ACSM’s reasoning for this was based on the fact that weight training is rather tough on your Cardiovascular system, for more than just the duration of your training. Anyone starting a weight training protocol understands this, because they’ve gotten DOMS, Delayed Onset Muscle Soreness. DOMS are rather random, but one thing we do know is that if you can get the edema and inflammation out of your muscles after a workout you’ll be less sore. Since this is the function of your Cardiovascular system, training it before you started weight training was a fairly reasonable activity. Thus if you don’t like soreness Cardio training aids in recovery.
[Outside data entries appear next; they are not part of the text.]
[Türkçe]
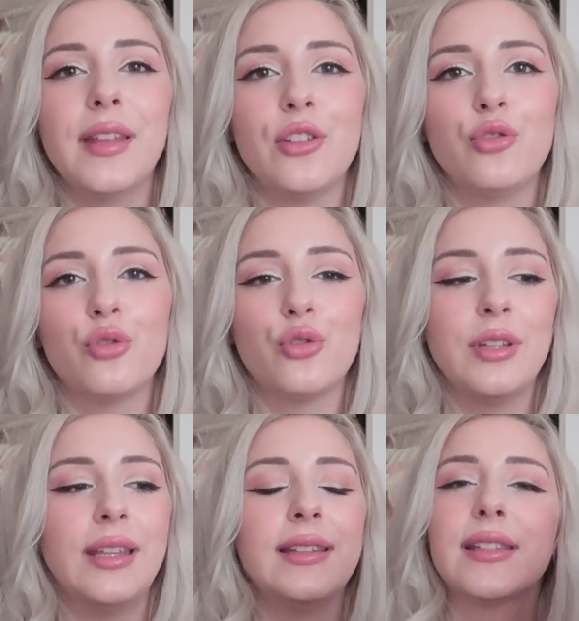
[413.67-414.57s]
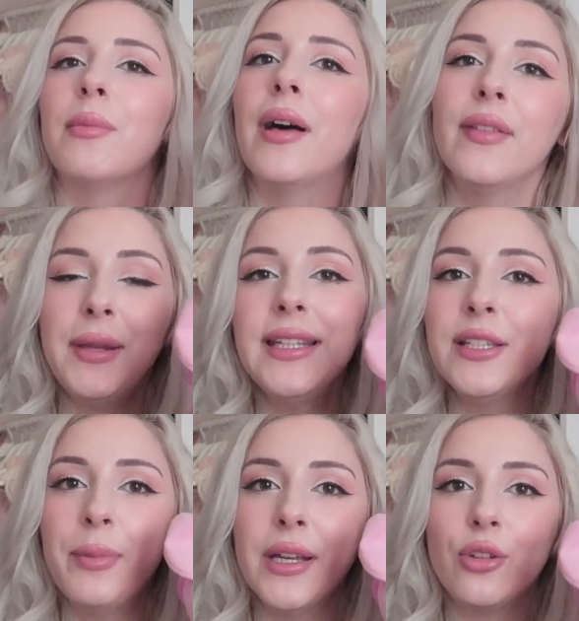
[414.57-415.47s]
ne istiyorsun dediği zaman
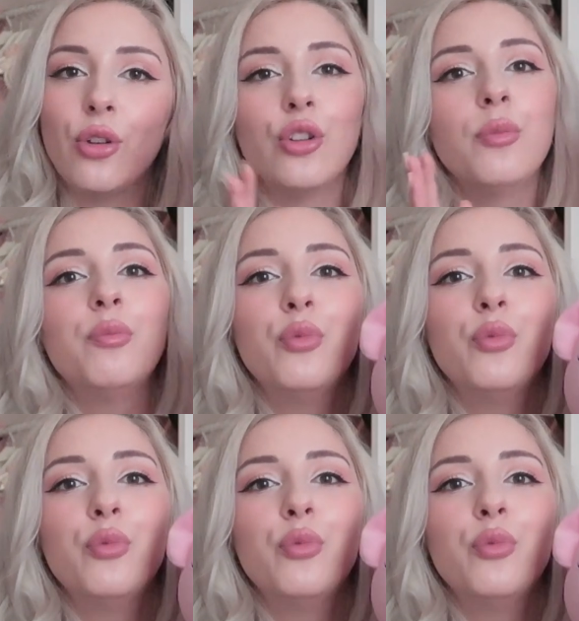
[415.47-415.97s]
Pink payı görüp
Yet there is another great thing about Cardio training in the beginning- it’s weight training with your body, and done properly it’s power training. That’s right people walking is a great lower body resistance training workout for people who can’t do lunges, plus squats, plus leg raises, plus standing rows, plus pushups, plus cleans and jerks for 5 sets of 5. Furthermore it’s a motor skill that most people have, and could practice more- remember most if not all asymmetries show up in our gait patterns, so working on gait patterns is rather functional work.
Therefore I still believe in old school aerobic work. Getting on a treadmill or an elliptical might really fit an out of conditioned client, and help them develop some baseline strength. This doesn’t mean you should jump on the treadmill as a meaningless exercise to help burn some extra calories, but as a progressive resistance training drill that works a functional skill. So the answer to the question of what’s the point of cardio training- its functional body weight training exercise. It’s about power out put – which I didn’t emphasize here but will in further articles- and your Cardiovascular system gets better at it’s job of disposing of waste and depositing nutrients to working parts. There are some draw backs, but nothing that proper instruction and progression can’t address. Thus get ready to enjoy sweating and heavy breathing.